> _WHAT THIS TASK INVOLVES_: Write out again only the lines between the one with "[667.55-668.55s]" and the end of the records below, both ends counted, and don't include the pictures.

▼

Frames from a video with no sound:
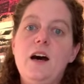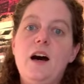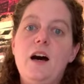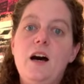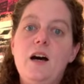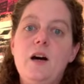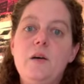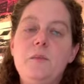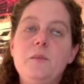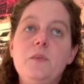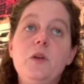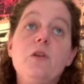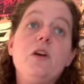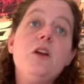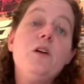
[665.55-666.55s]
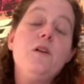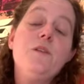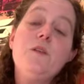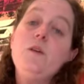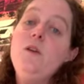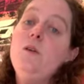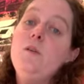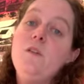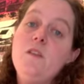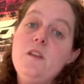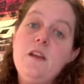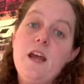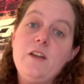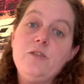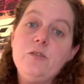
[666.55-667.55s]
Um, you can also use the
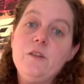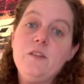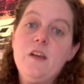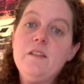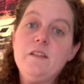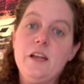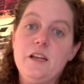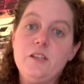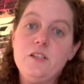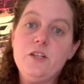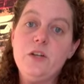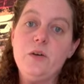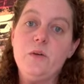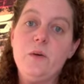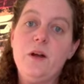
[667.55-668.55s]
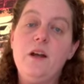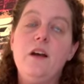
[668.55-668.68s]
natural sunlight too.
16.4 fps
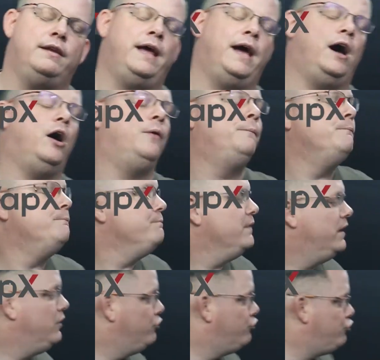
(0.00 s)
now,
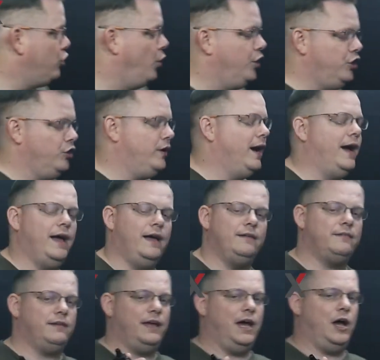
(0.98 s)
showing you
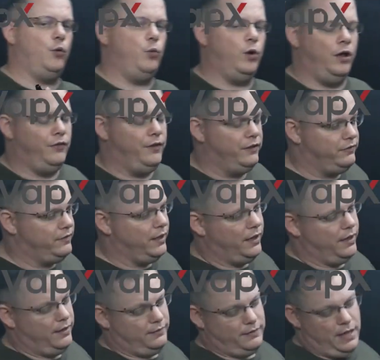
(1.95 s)
guys how well this
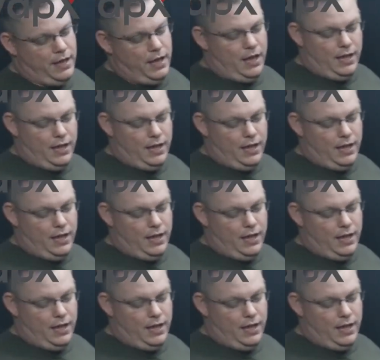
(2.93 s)
does.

▲

> _EXERCISE SOLUTION_:
[667.55-668.55s]
[668.55-668.68s]
natural sunlight too.
16.4 fps
(0.00 s)
now,
(0.98 s)
showing you
(1.95 s)
guys how well this
(2.93 s)
does.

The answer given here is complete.